Ex-Chef der Monopolkommission

Haucap berät Reiche 07.10.2025 08:52 Uhr

Berlin - 

Wirtschaftsministerin Katherina Reiche (CDU) hat mit Blick auf geplante Reformen einen Beraterkreis einberufen. Dazu gehört unter anderem der Ökonom Professor Dr. Justus Haucap vom Düsseldorfer Institut für Wettbewerbsökonomie (DICE) an der Heinrich-Heine-Universität. Haucap hatte sich in der Vergangenheit wiederholt für eine weitreichende Libalisierung im Apothekenmarkt ausgesprochen.

Reiches Berater, zu denen neben Haucap auch die Wirtschaftsweise Professor Dr. Veronika Grimm sowie Professor Dr. Stefan Kolev, wissenschaftlicher Leiter des Ludwig-Erhard-Forums für Wirtschaft und Gesellschaft in Berlin, und der frühere Wirtschaftsweise Professor Dr. Volker Wieland gehören, sehen Deutschland in einer schweren strukturellen Krise und fordern die Politik zu mehr Mut bei grundlegenden Reformen auf. Ohne Kurswechsel drohten eine schleichende Deindustrialisierung, steigende Verteilungskonflikte und der Verlust internationaler Wettbewerbsfähigkeit, heißt es in einem Papier.

Haucap sagte mit Blick auf die Politik, nicht jedem sei bewusst, wie es um den Standort Deutschland stehe. Es komme nicht nur darauf an, dass die Stimmung besser werde.

Deutschland steckt in einer langen Phase der Wachstumsschwäche. Wirtschaftsverbände sehen seit Langem strukturelle Gründe wie im internationalen Vergleich hohe Energiekosten und Steuern, steigende Sozialabgaben und zu viel Bürokratie. Bundeskanzler Friedrich Merz (CDU) setzt auf einen Stimmungsumschwung vor allem in der Wirtschaft. Er hat außerdem einen „Herbst der Reformen“ angekündigt. Geplant ist unter anderem eine Reform des Bürgergelds. Zur Zukunft zum Beispiel der Rente hat die Regierung Kommissionen eingesetzt.

Berater schlagen „Wachstumsagenda“ vor

Seit Jahren stagniere in Deutschland die Wirtschaftsleistung, während vergleichbare Volkswirtschaften deutlich dynamischer wachsen, heißt es im Papier des Beraterkreises.
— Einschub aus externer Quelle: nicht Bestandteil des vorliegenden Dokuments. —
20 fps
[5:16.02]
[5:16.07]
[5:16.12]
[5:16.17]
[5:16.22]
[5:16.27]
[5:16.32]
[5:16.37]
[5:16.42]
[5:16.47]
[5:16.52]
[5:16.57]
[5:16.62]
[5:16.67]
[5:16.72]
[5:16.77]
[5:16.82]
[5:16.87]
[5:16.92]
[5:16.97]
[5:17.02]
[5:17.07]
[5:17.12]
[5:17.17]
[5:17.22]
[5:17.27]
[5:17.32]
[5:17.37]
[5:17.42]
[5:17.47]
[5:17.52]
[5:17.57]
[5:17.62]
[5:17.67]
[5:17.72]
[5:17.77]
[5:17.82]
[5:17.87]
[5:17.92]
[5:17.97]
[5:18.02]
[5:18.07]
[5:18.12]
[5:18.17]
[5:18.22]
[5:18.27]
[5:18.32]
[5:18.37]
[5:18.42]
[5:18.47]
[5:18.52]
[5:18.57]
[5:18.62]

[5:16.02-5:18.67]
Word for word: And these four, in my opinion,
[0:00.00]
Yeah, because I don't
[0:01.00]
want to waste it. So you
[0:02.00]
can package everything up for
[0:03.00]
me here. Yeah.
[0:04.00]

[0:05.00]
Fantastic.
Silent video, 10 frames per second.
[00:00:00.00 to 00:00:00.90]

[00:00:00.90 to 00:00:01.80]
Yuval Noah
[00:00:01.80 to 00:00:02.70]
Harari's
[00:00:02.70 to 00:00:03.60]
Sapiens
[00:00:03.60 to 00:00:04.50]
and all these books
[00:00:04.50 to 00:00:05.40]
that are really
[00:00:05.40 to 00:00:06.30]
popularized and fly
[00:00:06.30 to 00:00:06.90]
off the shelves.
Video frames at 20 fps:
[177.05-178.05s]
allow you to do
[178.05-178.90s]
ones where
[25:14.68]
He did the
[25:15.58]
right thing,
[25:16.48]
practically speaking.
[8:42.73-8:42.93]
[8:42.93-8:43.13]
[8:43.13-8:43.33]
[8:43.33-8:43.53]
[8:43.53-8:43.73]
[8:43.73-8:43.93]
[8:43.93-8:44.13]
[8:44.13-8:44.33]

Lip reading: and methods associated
Als Hauptursachen genannt werden ein zu geringes Wachstum der Produktivität, strukturelle Demografieprobleme, Investitionsschwäche sowie eine überbordende Regulierung.

Konkret schlagen die Wissenschaftler vor, Regulierungen zu entschlacken – vom Datenschutz bis zum Baurecht. Sozialsysteme müssten reformiert werden. Die Ökonomen sprechen sich unter anderem für ein höheres Renteneintrittsalter aus. Auch Reiche hatte gefordert, die Deutschen müssten länger arbeiten. Ihre Berater nennen als Beispiel Dänemark, wo das Renteneintrittsalter bis 2040 auf 70 Jahre ansteige.

Die Ökonomen plädieren außerdem dafür, den Strukturwandel nicht aufzuhalten, sondern zuzulassen. Das Ziel sollte nicht zwingend darin liegen, bestehende Unternehmen und Industrien durch staatliche Unterstützung wettbewerbsfähig zu machen, sondern einen „wachstumsorientierten Strukturwandel“ zu ermöglichen. Grimm sagte, es gehe darum, Technologieführerschaft in wichtigen Branchen zu erreichen. Sie nannte die Bio- und Medizintechnologie, aber auch die Nukleartechnologie. Firmen würden aber durch regulatorische Barrieren Stein in den Weg gelegt.

Apotheken wie Weinläden

Als Chef der Monopolkommission hatte Haucap bereits 2009 eine massive Liberalisierung des Apothekenmarkts gefordert, unter anderem die Zulassung von Apothekenketten und die komplette Freigabe der Rx-Preise. Im vergangenen Jahr schlug er bei der Zukunftskonferenz VISION.A powered by APOTHEKE ADHOC, ARZ Haan AG, APOTHEKENTOUR und PTA IN LOVE vor, entsprechende Modellversuche in einem Bundesland wie Thüringen oder dem Saarland zu starten. Befürchtungen, solche Liberalisierungsschritte könnten die Patientensicherheit gefährden, teilte er nicht. Er zog den Vergleich zu Weinhandlungen im Prenzlauer Berg, wo inhabergeführte, kleine Geschäfte wegen der Beratung bevorzugt würden.